Segment Start: Data under study

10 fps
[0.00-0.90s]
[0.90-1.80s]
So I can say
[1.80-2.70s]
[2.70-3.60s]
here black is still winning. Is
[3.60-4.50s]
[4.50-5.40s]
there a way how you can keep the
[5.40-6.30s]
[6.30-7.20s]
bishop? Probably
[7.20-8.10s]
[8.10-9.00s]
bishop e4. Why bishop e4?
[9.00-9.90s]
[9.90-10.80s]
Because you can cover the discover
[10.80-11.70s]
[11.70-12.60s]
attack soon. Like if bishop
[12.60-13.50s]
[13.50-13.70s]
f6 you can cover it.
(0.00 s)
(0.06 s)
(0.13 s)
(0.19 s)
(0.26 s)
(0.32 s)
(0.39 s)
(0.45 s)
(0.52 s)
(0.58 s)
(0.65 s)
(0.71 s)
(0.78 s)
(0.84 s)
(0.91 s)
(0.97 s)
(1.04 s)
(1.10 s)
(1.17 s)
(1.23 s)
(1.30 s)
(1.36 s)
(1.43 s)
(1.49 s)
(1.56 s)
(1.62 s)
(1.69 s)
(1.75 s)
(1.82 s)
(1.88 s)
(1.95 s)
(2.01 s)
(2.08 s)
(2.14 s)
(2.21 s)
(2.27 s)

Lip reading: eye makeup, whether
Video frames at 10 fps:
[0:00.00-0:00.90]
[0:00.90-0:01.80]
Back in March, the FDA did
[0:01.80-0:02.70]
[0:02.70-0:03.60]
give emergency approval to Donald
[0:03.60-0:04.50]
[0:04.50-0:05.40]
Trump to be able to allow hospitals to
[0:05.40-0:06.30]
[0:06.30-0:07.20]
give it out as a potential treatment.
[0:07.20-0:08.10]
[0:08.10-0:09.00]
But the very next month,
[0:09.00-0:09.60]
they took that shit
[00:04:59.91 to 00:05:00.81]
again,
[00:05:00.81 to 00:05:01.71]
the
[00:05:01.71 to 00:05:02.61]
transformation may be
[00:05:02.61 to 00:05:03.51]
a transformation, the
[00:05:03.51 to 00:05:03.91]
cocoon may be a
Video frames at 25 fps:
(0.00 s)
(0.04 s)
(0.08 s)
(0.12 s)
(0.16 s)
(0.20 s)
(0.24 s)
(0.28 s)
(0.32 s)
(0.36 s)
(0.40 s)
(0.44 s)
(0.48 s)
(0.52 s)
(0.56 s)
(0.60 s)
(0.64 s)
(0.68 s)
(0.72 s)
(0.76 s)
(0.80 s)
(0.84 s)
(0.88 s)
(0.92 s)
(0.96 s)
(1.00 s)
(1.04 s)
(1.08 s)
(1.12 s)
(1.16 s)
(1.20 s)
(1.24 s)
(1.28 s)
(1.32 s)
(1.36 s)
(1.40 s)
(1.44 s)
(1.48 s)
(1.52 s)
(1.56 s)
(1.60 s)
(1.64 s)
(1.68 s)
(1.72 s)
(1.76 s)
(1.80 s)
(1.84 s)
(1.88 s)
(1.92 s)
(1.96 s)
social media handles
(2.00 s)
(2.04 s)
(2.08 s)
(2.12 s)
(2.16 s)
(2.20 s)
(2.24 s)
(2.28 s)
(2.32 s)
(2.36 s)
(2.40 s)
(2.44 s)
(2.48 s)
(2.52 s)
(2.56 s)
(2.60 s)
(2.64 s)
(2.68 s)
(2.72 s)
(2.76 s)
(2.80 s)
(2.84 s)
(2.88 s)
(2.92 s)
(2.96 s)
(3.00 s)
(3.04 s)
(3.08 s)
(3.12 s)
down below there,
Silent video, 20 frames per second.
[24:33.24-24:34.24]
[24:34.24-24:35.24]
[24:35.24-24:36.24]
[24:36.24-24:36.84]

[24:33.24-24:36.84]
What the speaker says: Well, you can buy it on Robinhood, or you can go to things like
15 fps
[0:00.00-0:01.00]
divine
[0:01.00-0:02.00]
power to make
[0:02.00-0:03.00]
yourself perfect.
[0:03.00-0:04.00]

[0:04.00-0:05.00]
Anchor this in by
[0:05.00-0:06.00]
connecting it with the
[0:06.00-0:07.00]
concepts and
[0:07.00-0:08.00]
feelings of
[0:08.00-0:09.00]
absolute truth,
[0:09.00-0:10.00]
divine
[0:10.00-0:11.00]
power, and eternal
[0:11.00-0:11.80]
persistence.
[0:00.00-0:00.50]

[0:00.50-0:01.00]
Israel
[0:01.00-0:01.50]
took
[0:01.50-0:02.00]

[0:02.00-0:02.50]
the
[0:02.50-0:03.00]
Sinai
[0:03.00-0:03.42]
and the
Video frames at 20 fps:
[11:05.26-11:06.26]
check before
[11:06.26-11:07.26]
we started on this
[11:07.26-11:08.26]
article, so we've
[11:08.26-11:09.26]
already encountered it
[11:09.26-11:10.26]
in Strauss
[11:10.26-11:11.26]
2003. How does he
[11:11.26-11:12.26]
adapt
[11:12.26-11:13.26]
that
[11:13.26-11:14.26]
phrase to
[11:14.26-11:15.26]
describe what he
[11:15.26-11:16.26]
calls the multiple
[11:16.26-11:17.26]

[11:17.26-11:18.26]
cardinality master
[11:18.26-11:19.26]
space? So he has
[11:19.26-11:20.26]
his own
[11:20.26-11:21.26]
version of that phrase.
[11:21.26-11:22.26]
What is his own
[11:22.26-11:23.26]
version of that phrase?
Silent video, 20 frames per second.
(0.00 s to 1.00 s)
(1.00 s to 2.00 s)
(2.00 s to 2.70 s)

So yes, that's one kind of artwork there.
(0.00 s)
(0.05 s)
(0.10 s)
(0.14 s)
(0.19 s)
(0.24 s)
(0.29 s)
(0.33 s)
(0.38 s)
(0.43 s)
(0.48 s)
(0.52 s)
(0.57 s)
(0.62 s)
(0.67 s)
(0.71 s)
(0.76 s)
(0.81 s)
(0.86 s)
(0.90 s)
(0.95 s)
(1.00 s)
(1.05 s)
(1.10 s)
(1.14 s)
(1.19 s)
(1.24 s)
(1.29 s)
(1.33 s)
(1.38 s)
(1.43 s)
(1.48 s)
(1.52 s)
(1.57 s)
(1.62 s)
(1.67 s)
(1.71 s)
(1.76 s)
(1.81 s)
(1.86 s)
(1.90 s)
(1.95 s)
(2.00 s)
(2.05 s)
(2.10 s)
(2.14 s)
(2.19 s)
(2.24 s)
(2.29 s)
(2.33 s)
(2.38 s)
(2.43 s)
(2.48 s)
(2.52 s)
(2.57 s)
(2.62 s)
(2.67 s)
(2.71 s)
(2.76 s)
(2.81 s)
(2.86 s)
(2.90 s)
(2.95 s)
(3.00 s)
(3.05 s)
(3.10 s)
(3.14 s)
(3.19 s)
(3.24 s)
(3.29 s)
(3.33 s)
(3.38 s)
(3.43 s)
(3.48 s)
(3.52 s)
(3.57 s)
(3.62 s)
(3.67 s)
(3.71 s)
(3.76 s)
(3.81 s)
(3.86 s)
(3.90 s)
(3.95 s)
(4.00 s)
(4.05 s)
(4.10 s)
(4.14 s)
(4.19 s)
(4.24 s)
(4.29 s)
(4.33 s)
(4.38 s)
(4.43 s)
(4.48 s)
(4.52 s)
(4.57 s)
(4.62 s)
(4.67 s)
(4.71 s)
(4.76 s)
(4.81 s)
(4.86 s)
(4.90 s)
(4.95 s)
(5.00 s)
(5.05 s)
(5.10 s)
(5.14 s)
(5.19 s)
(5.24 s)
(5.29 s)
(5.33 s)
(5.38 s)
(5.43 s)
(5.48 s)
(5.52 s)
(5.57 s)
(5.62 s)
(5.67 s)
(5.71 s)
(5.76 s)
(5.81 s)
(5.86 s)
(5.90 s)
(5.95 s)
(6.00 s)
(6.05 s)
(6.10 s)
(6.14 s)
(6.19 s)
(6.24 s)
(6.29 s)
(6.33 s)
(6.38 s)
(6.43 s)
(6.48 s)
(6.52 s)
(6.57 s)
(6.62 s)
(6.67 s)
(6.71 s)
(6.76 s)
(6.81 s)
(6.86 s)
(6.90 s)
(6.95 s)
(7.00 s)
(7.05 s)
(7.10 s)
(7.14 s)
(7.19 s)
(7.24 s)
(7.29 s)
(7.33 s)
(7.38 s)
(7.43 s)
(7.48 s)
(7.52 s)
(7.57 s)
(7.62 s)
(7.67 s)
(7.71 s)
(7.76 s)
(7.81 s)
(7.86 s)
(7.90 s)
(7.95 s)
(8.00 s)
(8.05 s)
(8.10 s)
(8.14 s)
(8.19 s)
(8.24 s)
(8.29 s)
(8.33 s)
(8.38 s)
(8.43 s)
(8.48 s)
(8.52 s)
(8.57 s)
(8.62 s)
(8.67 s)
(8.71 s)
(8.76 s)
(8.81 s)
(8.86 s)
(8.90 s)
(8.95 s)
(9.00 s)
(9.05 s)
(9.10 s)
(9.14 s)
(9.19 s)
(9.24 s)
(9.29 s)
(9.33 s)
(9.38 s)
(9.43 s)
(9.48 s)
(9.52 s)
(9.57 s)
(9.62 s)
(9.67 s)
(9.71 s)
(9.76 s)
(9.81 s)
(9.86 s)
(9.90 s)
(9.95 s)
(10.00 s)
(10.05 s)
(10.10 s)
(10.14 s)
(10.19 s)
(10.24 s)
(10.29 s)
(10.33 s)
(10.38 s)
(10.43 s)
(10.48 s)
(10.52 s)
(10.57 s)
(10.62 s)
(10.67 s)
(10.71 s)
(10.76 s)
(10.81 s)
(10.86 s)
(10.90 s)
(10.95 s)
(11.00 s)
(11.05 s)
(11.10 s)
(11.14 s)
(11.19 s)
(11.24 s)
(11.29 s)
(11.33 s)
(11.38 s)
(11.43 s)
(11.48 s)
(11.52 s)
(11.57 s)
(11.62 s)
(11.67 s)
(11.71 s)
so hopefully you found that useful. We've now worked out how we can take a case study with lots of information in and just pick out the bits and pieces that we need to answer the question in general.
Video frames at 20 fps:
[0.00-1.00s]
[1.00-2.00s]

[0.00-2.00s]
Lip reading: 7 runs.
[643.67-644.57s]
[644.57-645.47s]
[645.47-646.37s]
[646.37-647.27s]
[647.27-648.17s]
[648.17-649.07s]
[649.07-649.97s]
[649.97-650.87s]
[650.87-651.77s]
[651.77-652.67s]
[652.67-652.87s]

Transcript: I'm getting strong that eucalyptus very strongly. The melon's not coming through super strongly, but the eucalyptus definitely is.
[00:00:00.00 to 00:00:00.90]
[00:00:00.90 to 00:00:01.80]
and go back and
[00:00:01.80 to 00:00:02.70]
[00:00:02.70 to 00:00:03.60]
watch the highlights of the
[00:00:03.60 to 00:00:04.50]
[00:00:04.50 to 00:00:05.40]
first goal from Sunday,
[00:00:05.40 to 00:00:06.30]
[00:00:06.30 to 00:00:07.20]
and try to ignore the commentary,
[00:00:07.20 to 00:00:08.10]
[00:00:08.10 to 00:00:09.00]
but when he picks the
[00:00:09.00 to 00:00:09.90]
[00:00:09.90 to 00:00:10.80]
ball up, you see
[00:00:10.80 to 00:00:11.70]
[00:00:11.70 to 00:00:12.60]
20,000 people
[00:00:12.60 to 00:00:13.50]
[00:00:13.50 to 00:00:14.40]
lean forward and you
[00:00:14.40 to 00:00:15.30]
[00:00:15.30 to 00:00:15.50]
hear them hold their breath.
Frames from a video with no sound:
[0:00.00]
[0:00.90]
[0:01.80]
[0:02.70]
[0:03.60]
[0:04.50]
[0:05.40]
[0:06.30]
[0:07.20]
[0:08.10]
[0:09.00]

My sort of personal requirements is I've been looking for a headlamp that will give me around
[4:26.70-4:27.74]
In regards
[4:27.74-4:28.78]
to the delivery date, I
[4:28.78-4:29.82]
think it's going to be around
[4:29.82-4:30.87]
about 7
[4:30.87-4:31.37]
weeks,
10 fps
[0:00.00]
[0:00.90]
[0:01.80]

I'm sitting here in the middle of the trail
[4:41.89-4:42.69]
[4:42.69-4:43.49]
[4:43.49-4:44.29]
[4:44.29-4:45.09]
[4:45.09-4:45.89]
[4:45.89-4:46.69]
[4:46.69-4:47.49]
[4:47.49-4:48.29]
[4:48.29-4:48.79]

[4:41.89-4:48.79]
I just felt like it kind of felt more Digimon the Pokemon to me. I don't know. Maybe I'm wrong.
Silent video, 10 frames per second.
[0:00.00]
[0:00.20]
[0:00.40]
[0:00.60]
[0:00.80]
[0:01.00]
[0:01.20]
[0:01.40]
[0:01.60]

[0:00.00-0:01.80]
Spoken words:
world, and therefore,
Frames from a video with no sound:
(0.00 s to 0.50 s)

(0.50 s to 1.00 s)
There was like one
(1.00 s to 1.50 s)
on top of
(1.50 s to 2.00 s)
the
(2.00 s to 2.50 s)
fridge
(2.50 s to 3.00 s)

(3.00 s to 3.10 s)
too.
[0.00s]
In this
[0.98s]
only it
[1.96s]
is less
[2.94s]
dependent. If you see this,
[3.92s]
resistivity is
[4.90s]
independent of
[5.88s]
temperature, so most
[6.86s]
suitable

Segment End: Data under study

**Task item:** Print again the lines of the entries above that fall between the line holding "[0:00.90-0:01.80]" and the line holding "[24:34.24-24:35.24]", inclusive, exactly as they stand.

**Reply to the task:**
[0:00.90-0:01.80]
Back in March, the FDA did
[0:01.80-0:02.70]
[0:02.70-0:03.60]
give emergency approval to Donald
[0:03.60-0:04.50]
[0:04.50-0:05.40]
Trump to be able to allow hospitals to
[0:05.40-0:06.30]
[0:06.30-0:07.20]
give it out as a potential treatment.
[0:07.20-0:08.10]
[0:08.10-0:09.00]
But the very next month,
[0:09.00-0:09.60]
they took that shit
[00:04:59.91 to 00:05:00.81]
again,
[00:05:00.81 to 00:05:01.71]
the
[00:05:01.71 to 00:05:02.61]
transformation may be
[00:05:02.61 to 00:05:03.51]
a transformation, the
[00:05:03.51 to 00:05:03.91]
cocoon may be a
Video frames at 25 fps:
(0.00 s)
(0.04 s)
(0.08 s)
(0.12 s)
(0.16 s)
(0.20 s)
(0.24 s)
(0.28 s)
(0.32 s)
(0.36 s)
(0.40 s)
(0.44 s)
(0.48 s)
(0.52 s)
(0.56 s)
(0.60 s)
(0.64 s)
(0.68 s)
(0.72 s)
(0.76 s)
(0.80 s)
(0.84 s)
(0.88 s)
(0.92 s)
(0.96 s)
(1.00 s)
(1.04 s)
(1.08 s)
(1.12 s)
(1.16 s)
(1.20 s)
(1.24 s)
(1.28 s)
(1.32 s)
(1.36 s)
(1.40 s)
(1.44 s)
(1.48 s)
(1.52 s)
(1.56 s)
(1.60 s)
(1.64 s)
(1.68 s)
(1.72 s)
(1.76 s)
(1.80 s)
(1.84 s)
(1.88 s)
(1.92 s)
(1.96 s)
social media handles
(2.00 s)
(2.04 s)
(2.08 s)
(2.12 s)
(2.16 s)
(2.20 s)
(2.24 s)
(2.28 s)
(2.32 s)
(2.36 s)
(2.40 s)
(2.44 s)
(2.48 s)
(2.52 s)
(2.56 s)
(2.60 s)
(2.64 s)
(2.68 s)
(2.72 s)
(2.76 s)
(2.80 s)
(2.84 s)
(2.88 s)
(2.92 s)
(2.96 s)
(3.00 s)
(3.04 s)
(3.08 s)
(3.12 s)
down below there,
Silent video, 20 frames per second.
[24:33.24-24:34.24]
[24:34.24-24:35.24]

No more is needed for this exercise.